Évidemment, les restaurations nous confrontent à des contraintes différentes de celles inhérentes aux constructions neuves. Si le terrassement et le gros-œuvre ont déjà été réalisés, il faut généralement accorder beaucoup d’énergie à la rénovation de la façade, des menuiseries, des dalles ou encore de la toiture. Il faut aussi veiller à la mise en conformité du bâtiment, au respect des normes en matière d’accès pour les services de secours, etc. Enfin, gardons à l’esprit qu’on ne construisait pas il y a 100 ans comme nous construisons aujourd’hui et que l’utilisation des surfaces n’était pas forcément adaptée à nos besoins actuels.
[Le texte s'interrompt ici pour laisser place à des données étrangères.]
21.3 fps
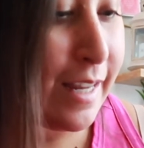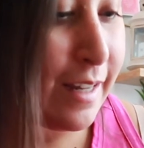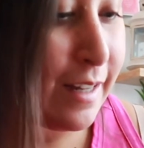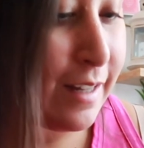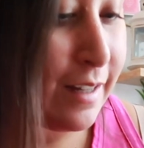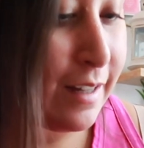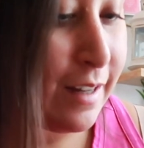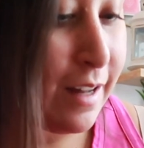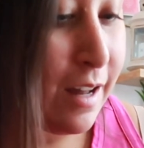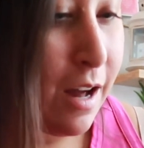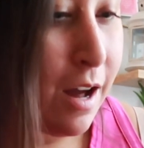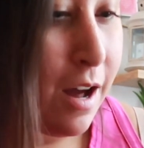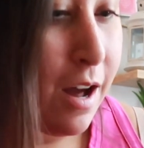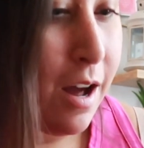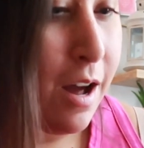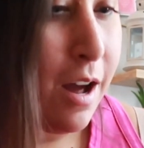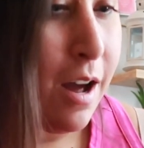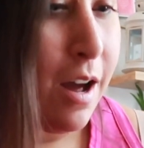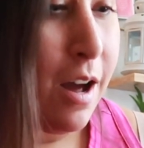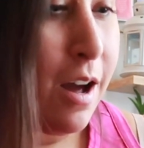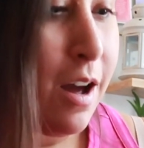
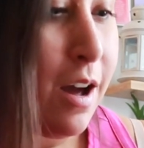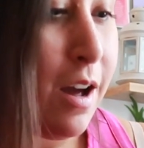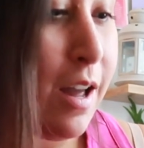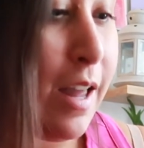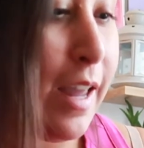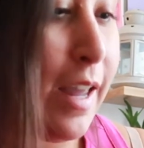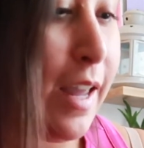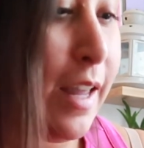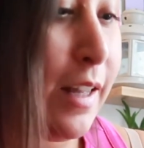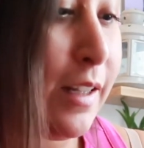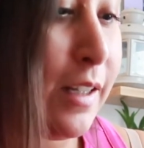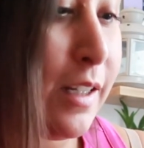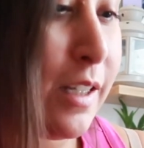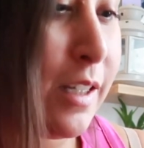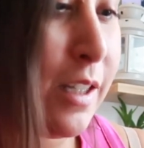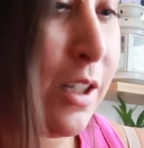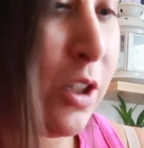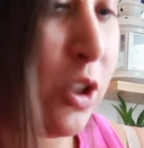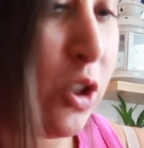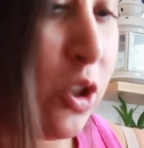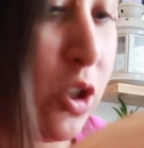
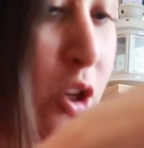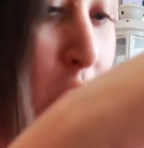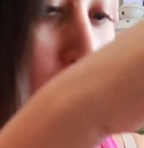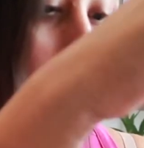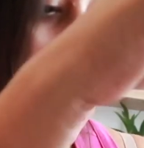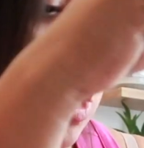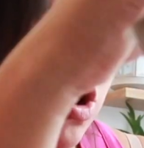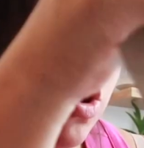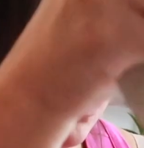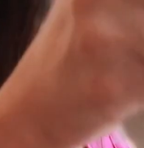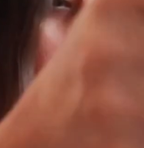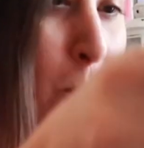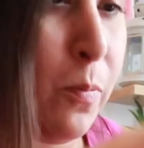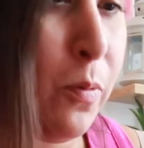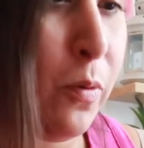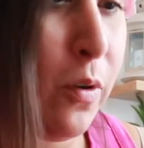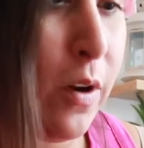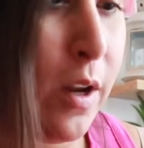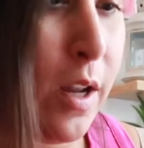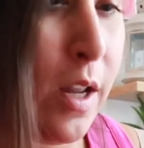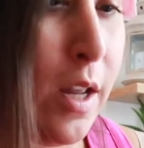It's so
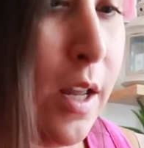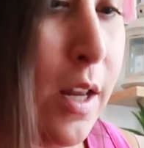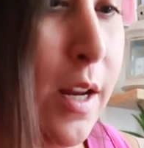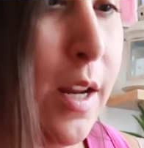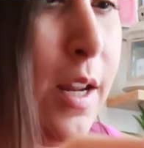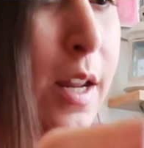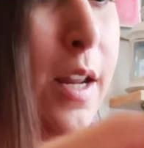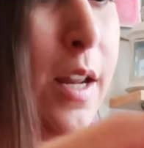pretty.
Cela a forcément un impact sur la rentabilité des projets de ce type. Malgré ces contraintes, la préservation du patrimoine se marie très bien à notre rôle de bailleur social. Pour preuve, nous avons déjà réalisé de beaux projets, comme la ferme Nelson à Colmar-Berg, l’ancienne ferme Haff Bredimus à Huncherange ou la maison Faber à Useldange, et d’autres sont en cours ou à l’étude, tels que le château d’Eisenborn, le couvent d’Useldange, ou l’ancien bâtiment de pompiers de Schieren.

Si ces projets sont véritablement captivants pour les équipes en charge, nous ne perdons pas de vue notre mission principale: voir notre parc immobilier s’agrandir n’est pas une fin en soi, c’est un moyen d’offrir un logement à davantage de ménages aux revenus modestes!